Before the transplant he could drink no more than one litre of liquid a day, and didn't pee for three years, so even the 22 pills he now has to take every day feel like a breeze: "I've stopped reading the side effects on these things, because you start imagining you've got them all." We meet a few hours after the launch of a new charity, Give a Kidney – One's Enough, of which he is a patron, which encourages people to make an altruistic donation of a kidney to a stranger on the transplant list. Evans is still reeling at the generosity of the altruistic donors he met that morning, so I ask if he could ever have imagined making such a gift himself.

"No," he admits without hesitation. "No, I'd love to say that I would have thought of doing that, but no."

"The whole question of donation," he explains, "particularly with friends and family, is an immensely complicated emotional and psychological thing. Some people just can't bring themselves to even think about it – people who love you, and whom you love, but find it's just too much. One or two friends, my closest friends, one or two of them didn't ever mention it.
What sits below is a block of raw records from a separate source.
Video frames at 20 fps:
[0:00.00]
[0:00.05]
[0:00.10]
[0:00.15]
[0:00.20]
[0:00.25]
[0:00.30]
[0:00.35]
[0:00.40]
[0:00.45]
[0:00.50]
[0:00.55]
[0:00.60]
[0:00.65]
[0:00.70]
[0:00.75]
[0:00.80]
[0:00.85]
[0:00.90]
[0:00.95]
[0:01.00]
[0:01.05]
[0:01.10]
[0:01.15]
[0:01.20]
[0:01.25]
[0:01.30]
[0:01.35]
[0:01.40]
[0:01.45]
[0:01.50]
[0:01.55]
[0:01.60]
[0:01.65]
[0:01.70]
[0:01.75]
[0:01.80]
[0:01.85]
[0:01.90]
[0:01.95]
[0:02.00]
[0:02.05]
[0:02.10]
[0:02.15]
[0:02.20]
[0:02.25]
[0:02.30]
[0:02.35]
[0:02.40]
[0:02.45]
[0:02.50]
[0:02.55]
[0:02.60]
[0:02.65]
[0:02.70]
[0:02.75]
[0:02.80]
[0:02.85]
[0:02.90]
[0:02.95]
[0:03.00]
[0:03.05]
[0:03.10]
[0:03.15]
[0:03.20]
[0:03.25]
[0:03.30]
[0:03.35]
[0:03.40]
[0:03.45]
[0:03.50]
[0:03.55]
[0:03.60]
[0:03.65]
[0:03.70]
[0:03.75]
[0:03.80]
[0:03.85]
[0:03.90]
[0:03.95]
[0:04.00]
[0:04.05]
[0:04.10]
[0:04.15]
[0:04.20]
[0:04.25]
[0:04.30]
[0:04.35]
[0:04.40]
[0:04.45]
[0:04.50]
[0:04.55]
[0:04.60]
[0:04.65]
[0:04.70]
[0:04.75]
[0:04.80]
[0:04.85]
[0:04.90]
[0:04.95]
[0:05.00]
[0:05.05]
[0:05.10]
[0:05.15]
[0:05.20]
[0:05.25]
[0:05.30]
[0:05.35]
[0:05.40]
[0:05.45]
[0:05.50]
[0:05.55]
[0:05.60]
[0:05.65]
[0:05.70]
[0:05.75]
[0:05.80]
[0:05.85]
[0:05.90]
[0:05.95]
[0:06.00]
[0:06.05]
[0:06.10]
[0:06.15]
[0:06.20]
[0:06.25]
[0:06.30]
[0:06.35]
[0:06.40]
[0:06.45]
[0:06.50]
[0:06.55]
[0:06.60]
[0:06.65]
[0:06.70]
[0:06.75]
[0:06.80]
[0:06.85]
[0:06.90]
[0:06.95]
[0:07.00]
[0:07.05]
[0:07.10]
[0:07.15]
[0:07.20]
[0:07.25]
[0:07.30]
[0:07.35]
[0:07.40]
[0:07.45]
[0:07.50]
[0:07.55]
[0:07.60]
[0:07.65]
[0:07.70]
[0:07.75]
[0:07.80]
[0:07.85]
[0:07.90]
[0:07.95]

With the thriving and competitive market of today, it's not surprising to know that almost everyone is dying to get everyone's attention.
And that's perfectly OK. A very close family member who just couldn't do it came to see us a lot, and would break down in tears, and say: 'I feel so guilty, I feel so guilty.' And you just have to keep saying: 'That's OK."
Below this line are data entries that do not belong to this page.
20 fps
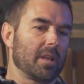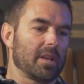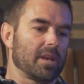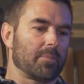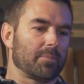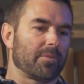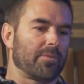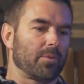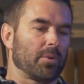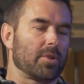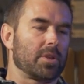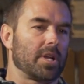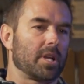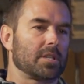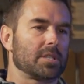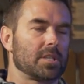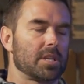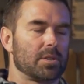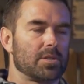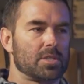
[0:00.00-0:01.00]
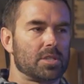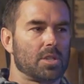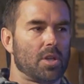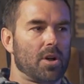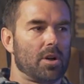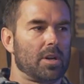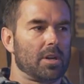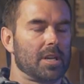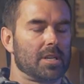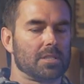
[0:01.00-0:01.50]
and before the next year
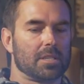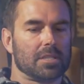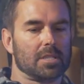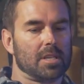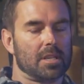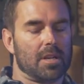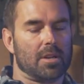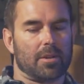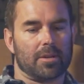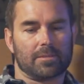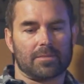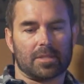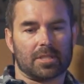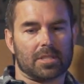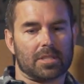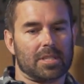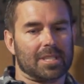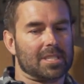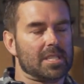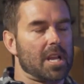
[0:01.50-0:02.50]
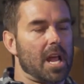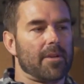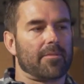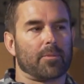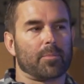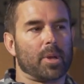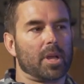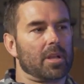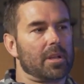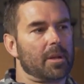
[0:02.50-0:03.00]
started, I just, it's not
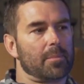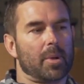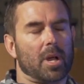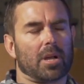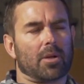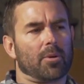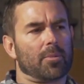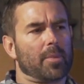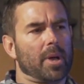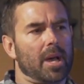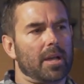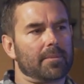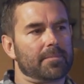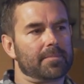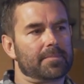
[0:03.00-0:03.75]
for me. I'm not going back.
It sounds like it must have created an emotional minefield around him. "Oh, God yes. Absolutely. You have to keep reassuring people it's OK. But then there are some people for whom it doesn't seem a big deal. There's the mother of a guy who runs a little local garage where we live in Devon who fixes our cars, a family business. I must have exchanged, I don't know, over the years a maximum of 20 minutes' conversation. And she just one day said: 'I'd like you and Charlotte [Gordon Cumming, Evans' wife] to know that if either of you need a kidney I'd be really happy to give one.' Amazing."

Then there were those who told the couple to forget about a transplant and opt for homeopathy instead. "It was astonishing the number of people who tried to persuade us that your kidneys could be healed." With what – positive energy? "Among other things, yeah,Do not use cleaners with porcelain tiles , steel wool or thinners." he says dryly. "My consultant said to me: 'If you cut your hand off will you grow another hand? It's like that.' But there are plenty of people who will say that they know of people who have regrown their kidneys. When you ask for the phone numbers or names or addresses they are, strangely, unavailable." He's smiling, but I ask if it made him angry.

"Does now. Because I think it's so irresponsible to suggest that these things can be an alternative to proper medical care. Somebody even suggested that dialysis might actually prevent our natural ability to heal our own kidneys. In fact, it would kill you."

A couple of strangers contacted him through his website to offer one of their kidneys – though a man in Texas sent an email which said simply: "Mr Evans. My kidney. $100,000." A consultant suggested he buy one from India, which he refused to contemplate, and all of his children offered to donate straight away, but he thought it would never come to that.

"No,This patent infringement case relates to retractable RUBBER MATS , no it seemed ... just outlandish, really. Your every instinct is to protect your child from any risk, however remote. And meanwhile I was having friends offer."